• WORK REQUIRED: Only one span of the material below is wanted. Output it exactly, from the line with "Silent video, 20 frames per second." through the line with "What the speaker says: it's crazy just how", without any pictures.
Top of SUPPLIED DATA
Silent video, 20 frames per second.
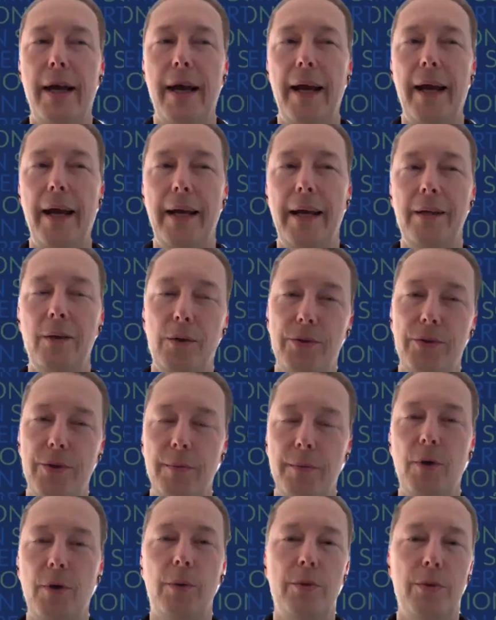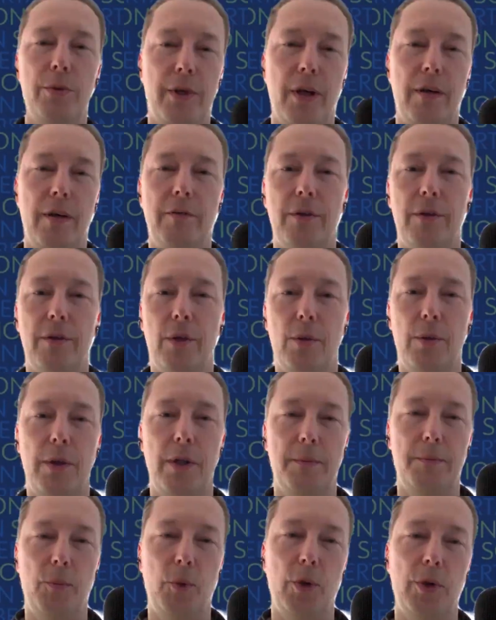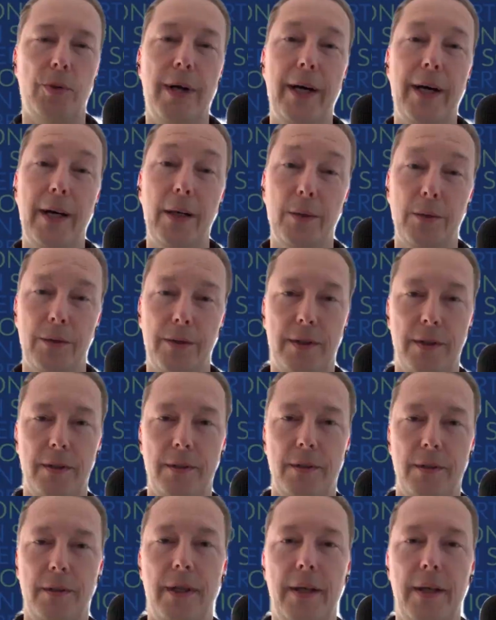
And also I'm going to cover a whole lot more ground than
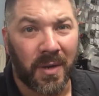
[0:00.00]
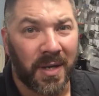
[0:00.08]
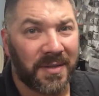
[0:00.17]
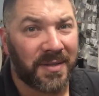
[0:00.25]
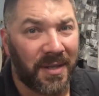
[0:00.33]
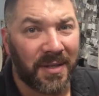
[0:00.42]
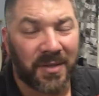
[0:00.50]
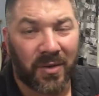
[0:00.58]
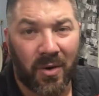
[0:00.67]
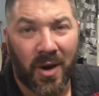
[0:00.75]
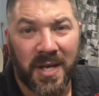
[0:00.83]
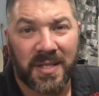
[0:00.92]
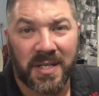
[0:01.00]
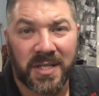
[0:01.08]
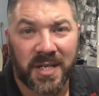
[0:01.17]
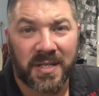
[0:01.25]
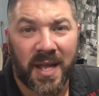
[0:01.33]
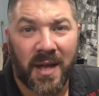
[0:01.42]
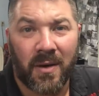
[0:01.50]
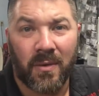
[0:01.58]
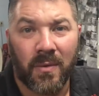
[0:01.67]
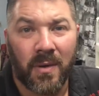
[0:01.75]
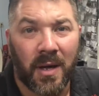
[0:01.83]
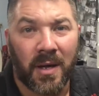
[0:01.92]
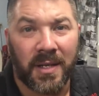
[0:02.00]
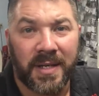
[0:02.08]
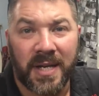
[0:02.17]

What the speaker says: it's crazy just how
Bottom of SUPPLIED DATA
Top of SUPPLIED DATA
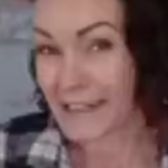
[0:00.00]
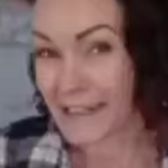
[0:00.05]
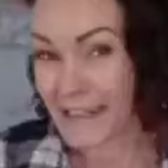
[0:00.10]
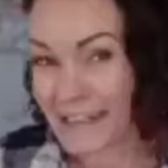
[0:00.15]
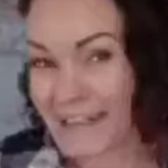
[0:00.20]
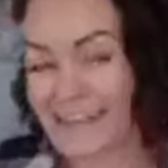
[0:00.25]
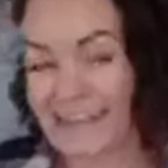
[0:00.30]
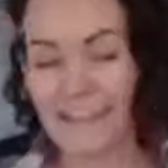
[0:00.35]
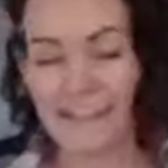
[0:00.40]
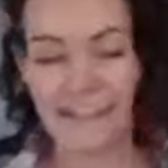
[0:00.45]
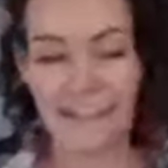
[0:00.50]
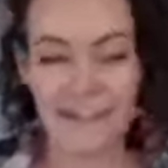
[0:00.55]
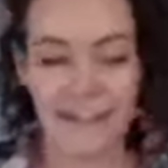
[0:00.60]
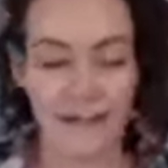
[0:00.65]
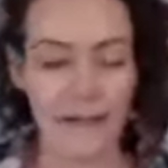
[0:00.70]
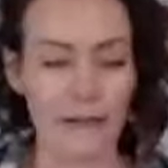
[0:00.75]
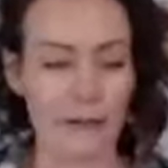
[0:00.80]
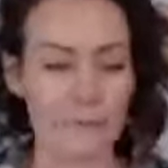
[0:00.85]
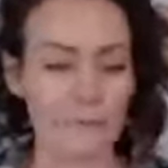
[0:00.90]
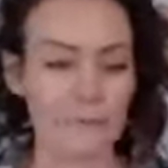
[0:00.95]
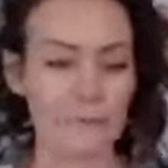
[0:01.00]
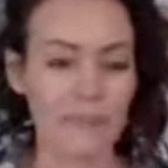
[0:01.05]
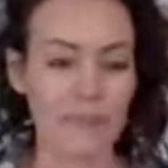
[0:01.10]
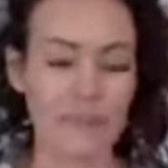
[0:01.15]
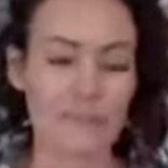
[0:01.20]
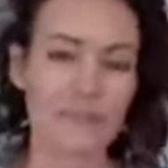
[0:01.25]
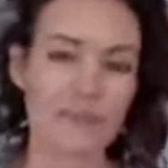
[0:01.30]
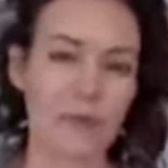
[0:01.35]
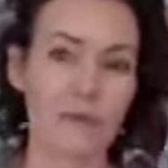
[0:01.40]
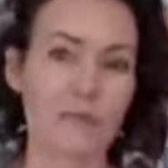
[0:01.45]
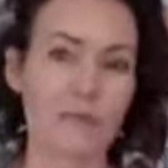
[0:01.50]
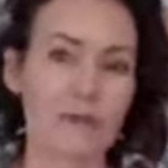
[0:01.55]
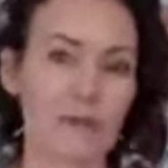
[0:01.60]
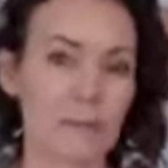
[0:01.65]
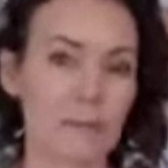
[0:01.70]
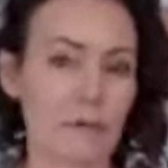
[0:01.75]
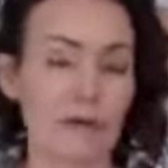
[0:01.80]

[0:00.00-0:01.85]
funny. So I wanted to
Bottom of SUPPLIED DATA
Top of SUPPLIED DATA
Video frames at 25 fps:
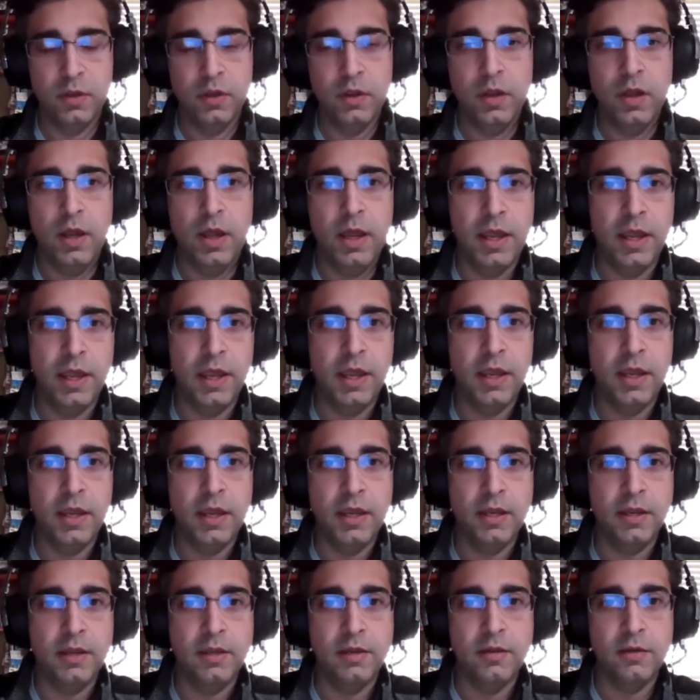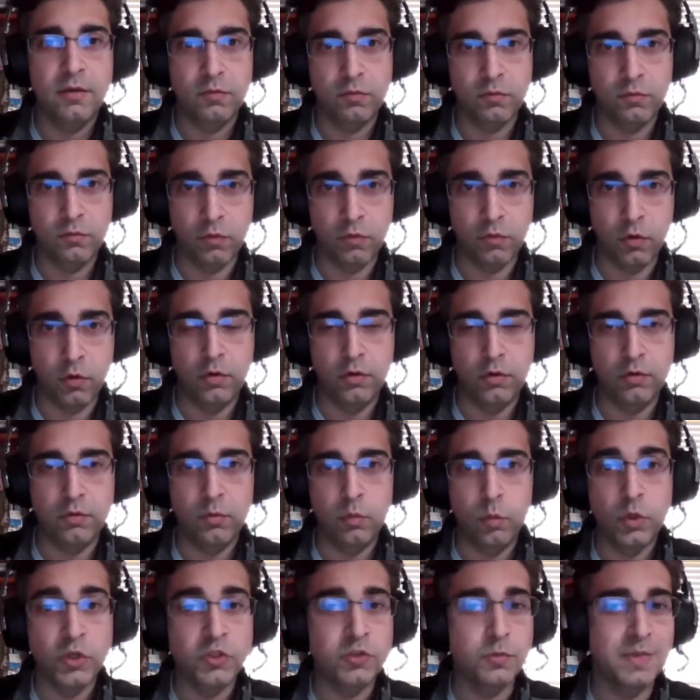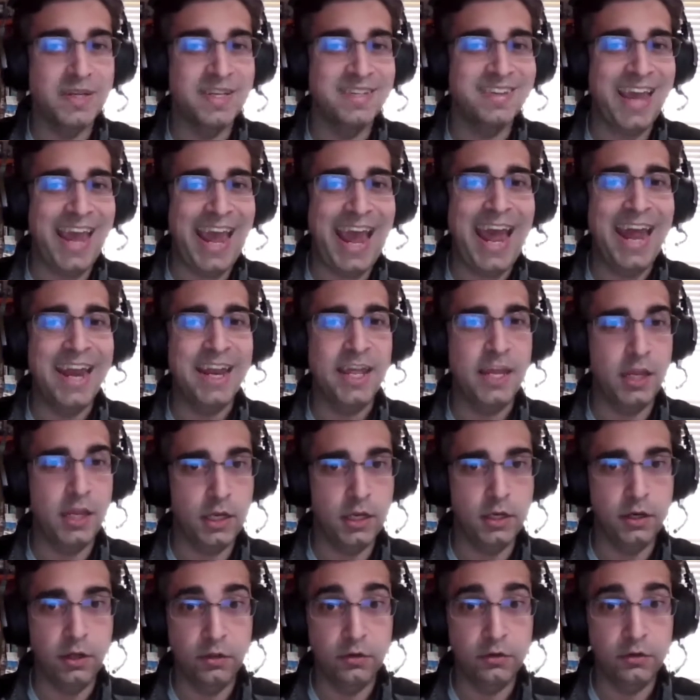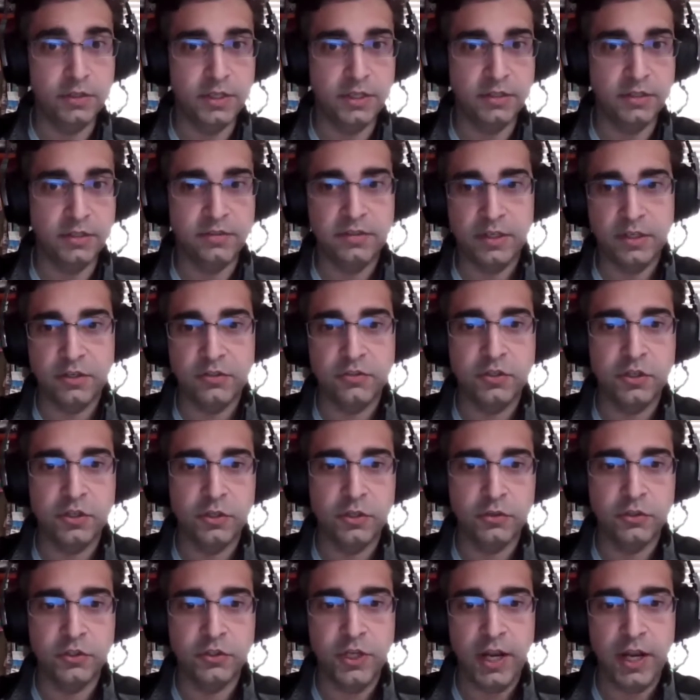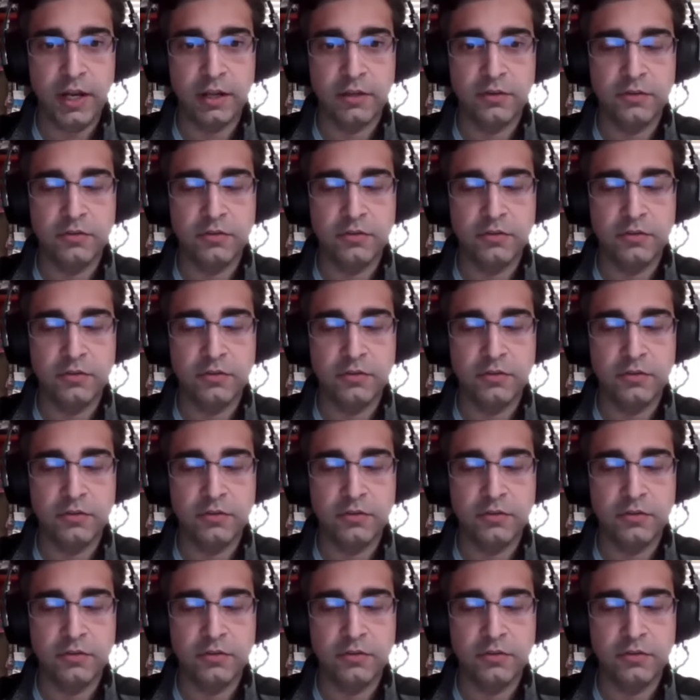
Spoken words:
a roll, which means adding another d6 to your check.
Bottom of SUPPLIED DATA
• SOLUTION:
Silent video, 20 frames per second.
And also I'm going to cover a whole lot more ground than
[0:00.00]
[0:00.08]
[0:00.17]
[0:00.25]
[0:00.33]
[0:00.42]
[0:00.50]
[0:00.58]
[0:00.67]
[0:00.75]
[0:00.83]
[0:00.92]
[0:01.00]
[0:01.08]
[0:01.17]
[0:01.25]
[0:01.33]
[0:01.42]
[0:01.50]
[0:01.58]
[0:01.67]
[0:01.75]
[0:01.83]
[0:01.92]
[0:02.00]
[0:02.08]
[0:02.17]

What the speaker says: it's crazy just how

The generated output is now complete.